[Collected data]
····················

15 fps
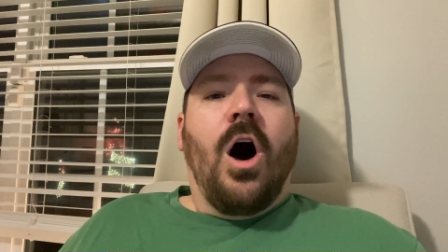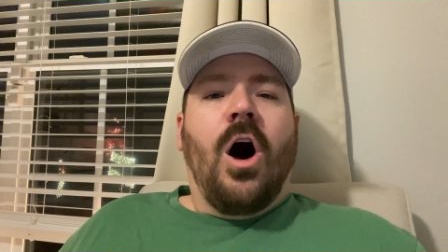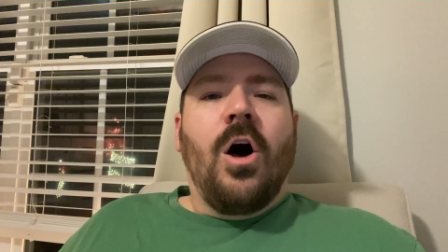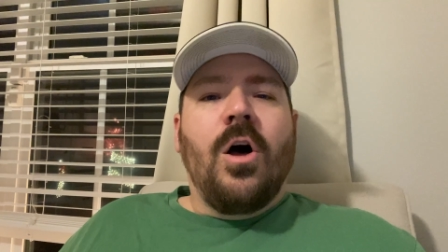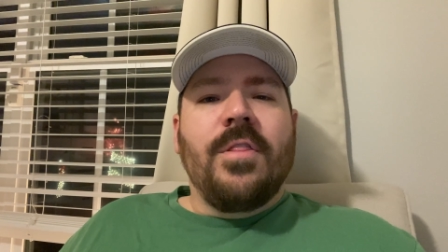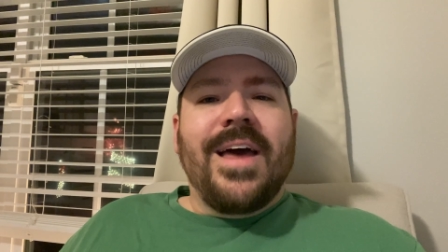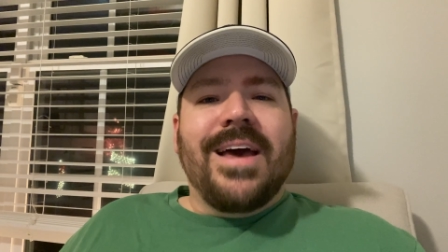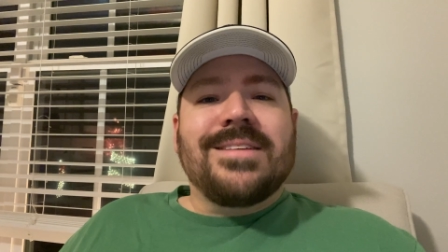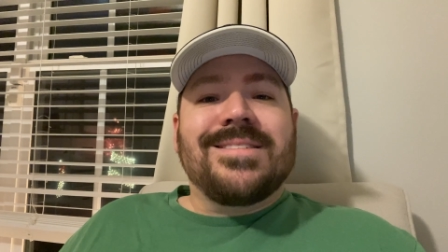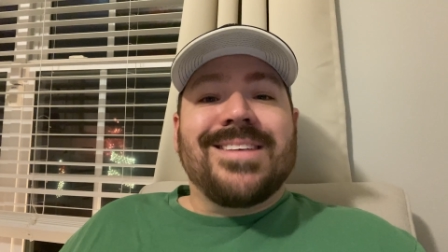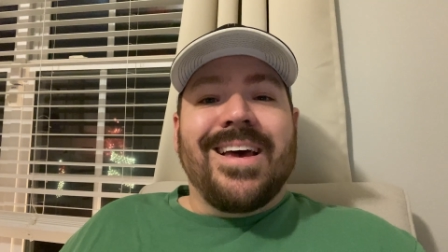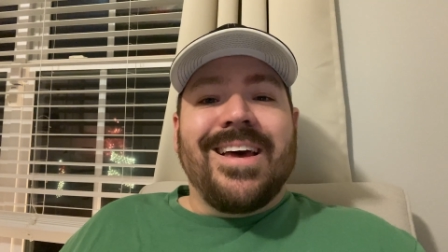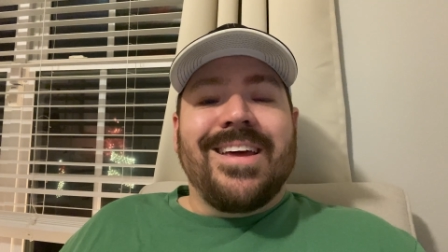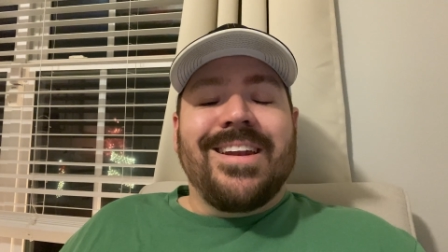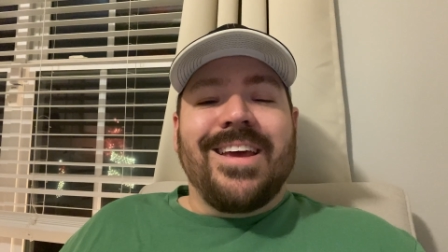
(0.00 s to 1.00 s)
All that
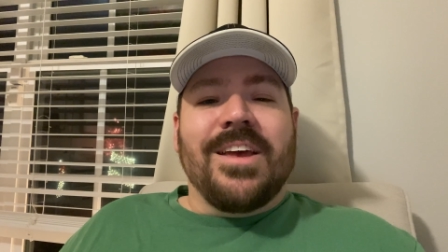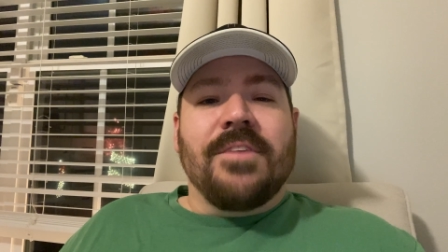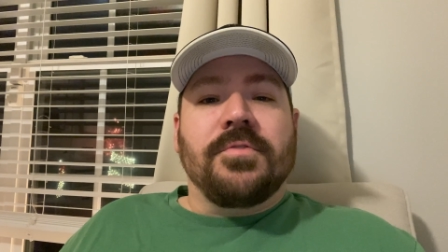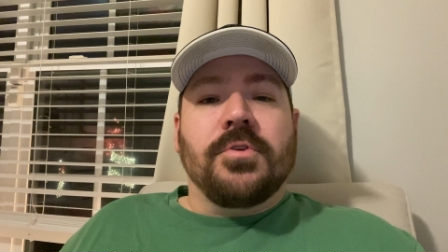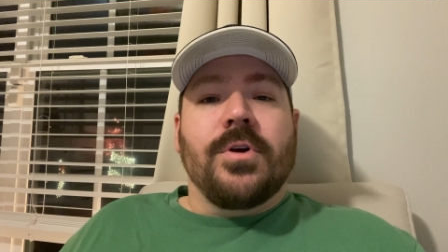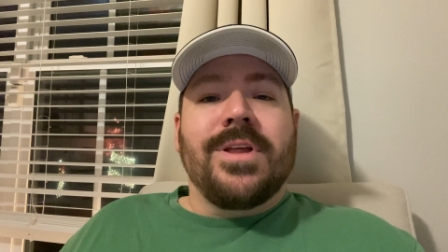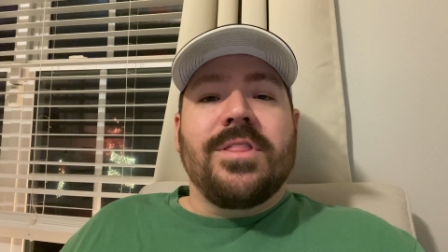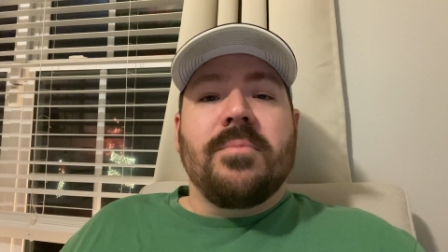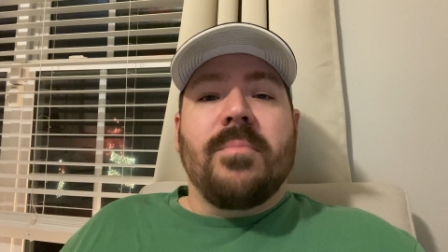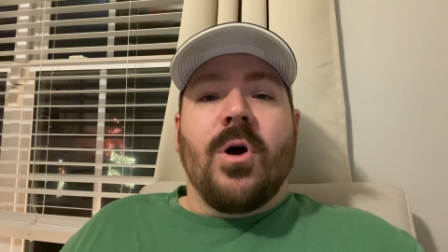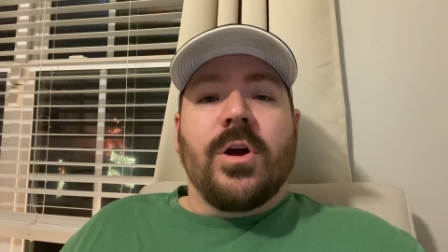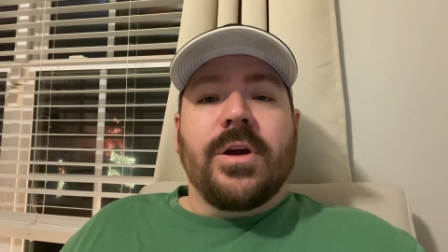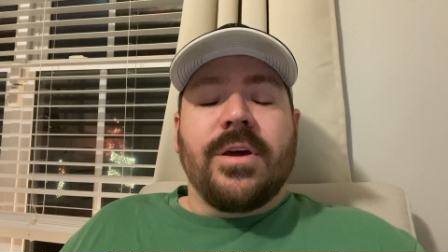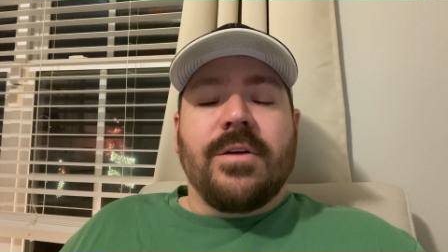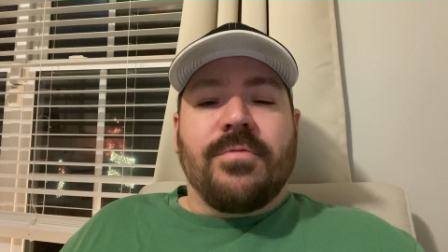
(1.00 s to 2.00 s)
said, if you're in the
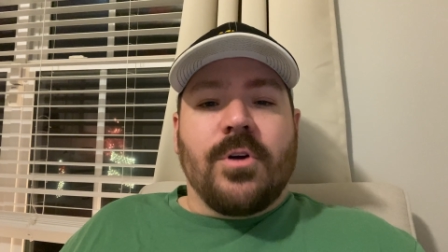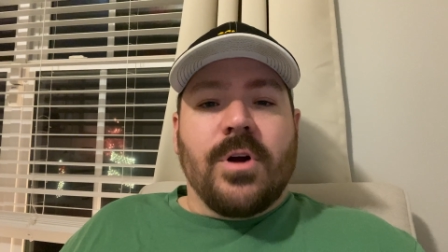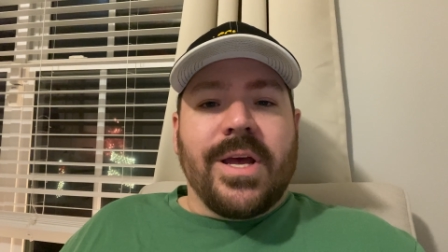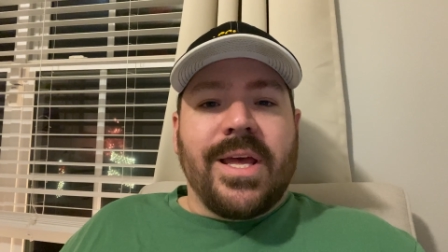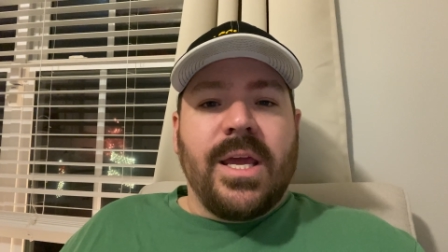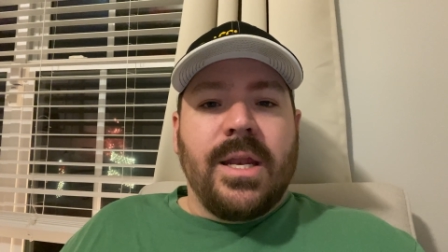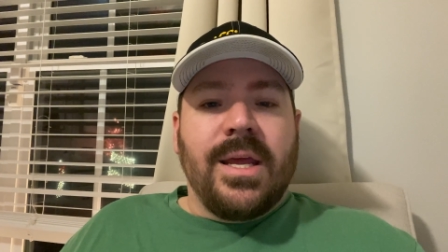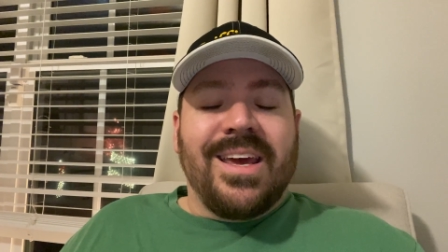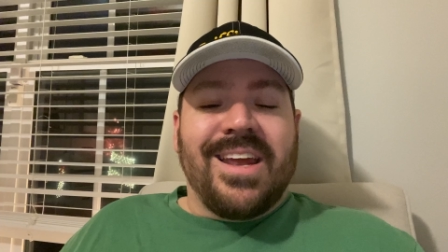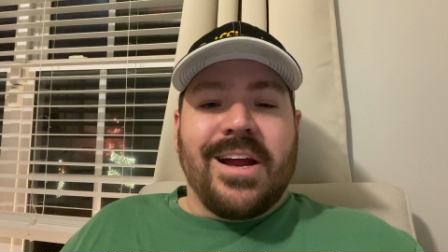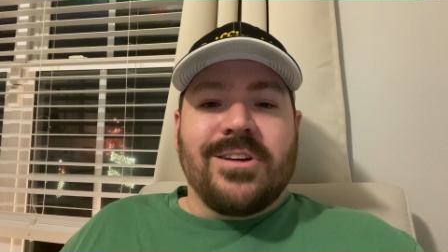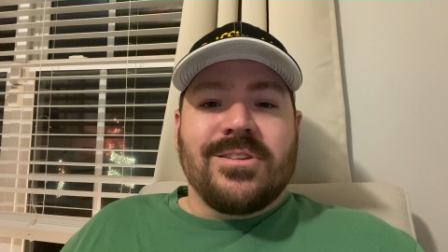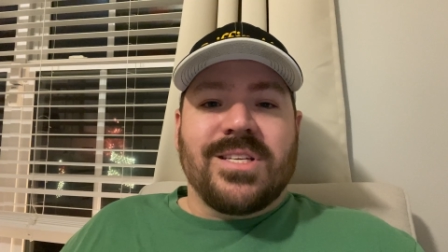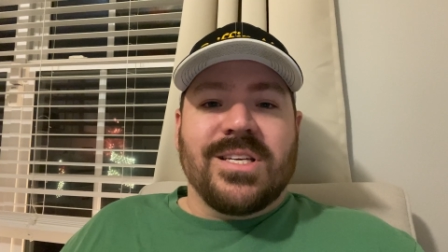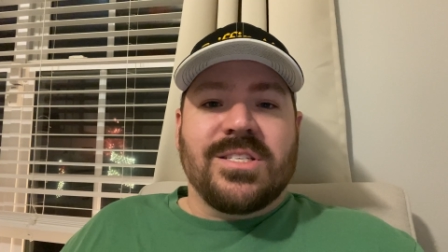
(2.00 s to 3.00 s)
market for a heating and
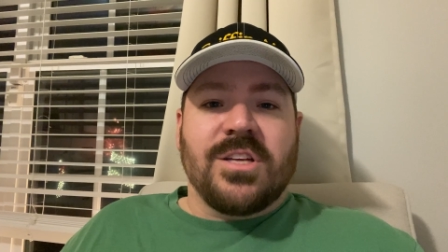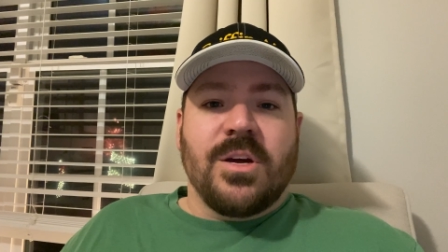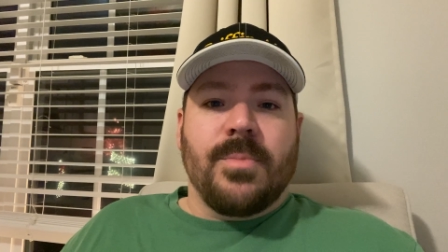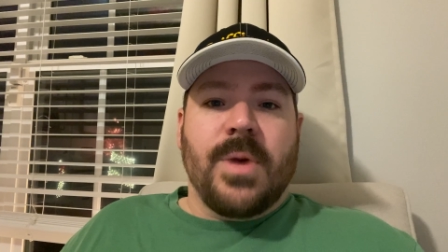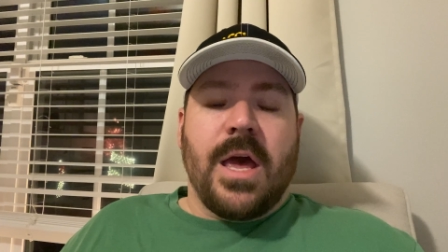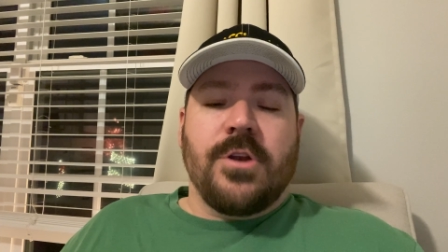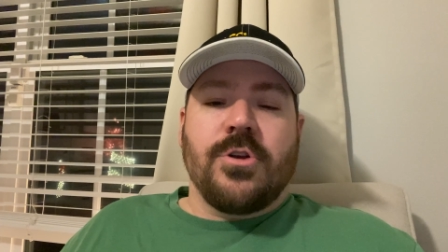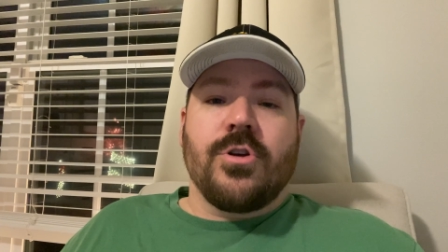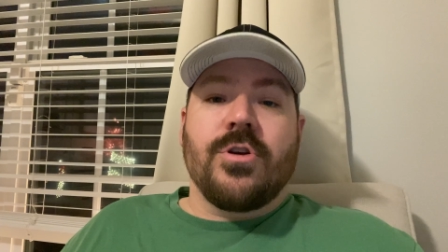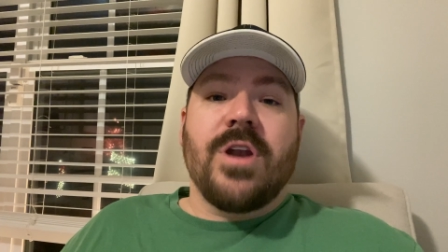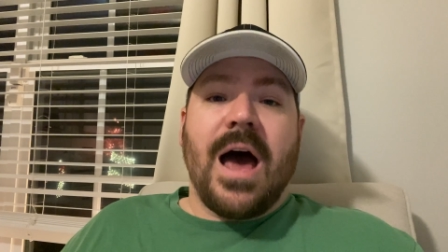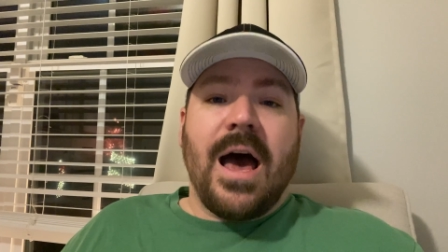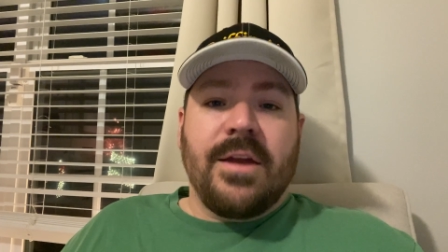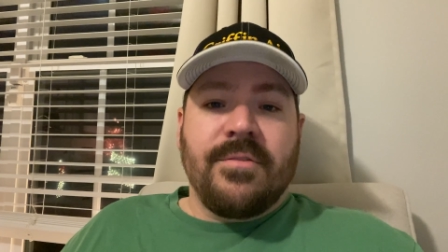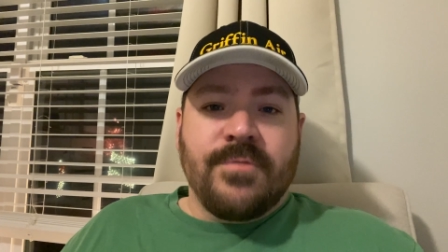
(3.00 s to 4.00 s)
air system and you're
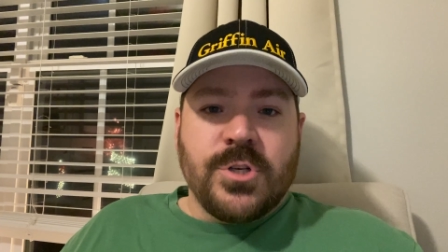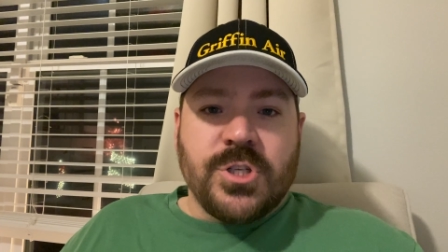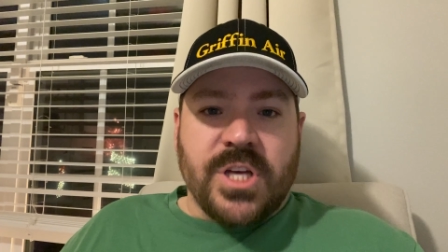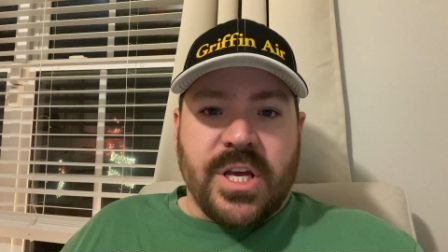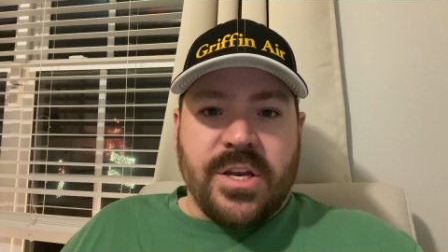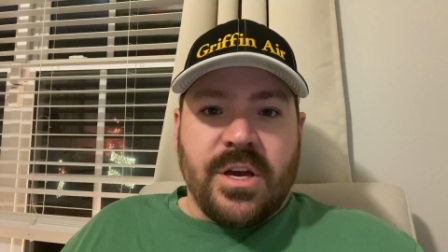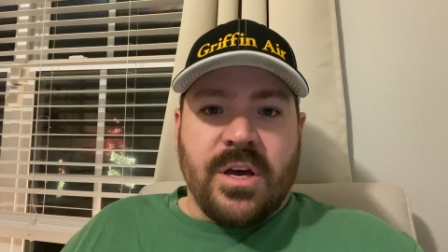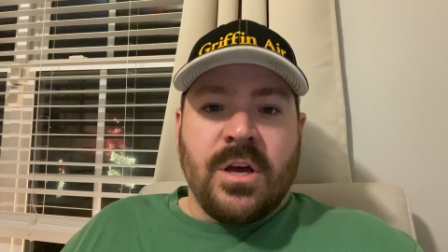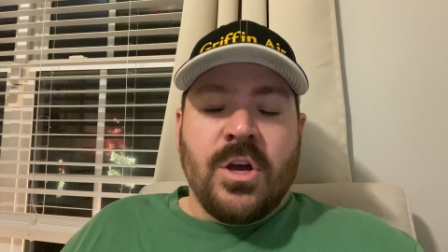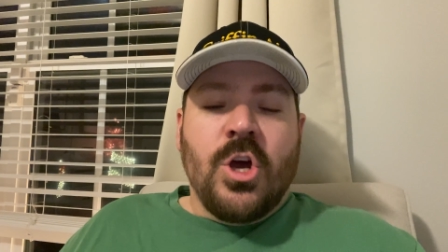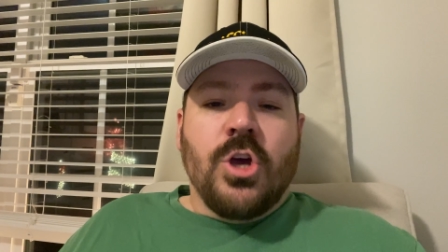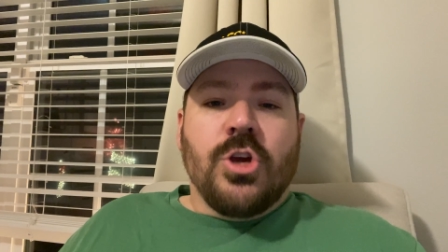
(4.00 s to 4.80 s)
not in Virginia,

····················

### Exercise objective
Before copying, set the pictures aside; then reproduce each entry above exactly.

### Response to this exercise
15 fps
(0.00 s to 1.00 s)
All that
(1.00 s to 2.00 s)
said, if you're in the
(2.00 s to 3.00 s)
market for a heating and
(3.00 s to 4.00 s)
air system and you're
(4.00 s to 4.80 s)
not in Virginia,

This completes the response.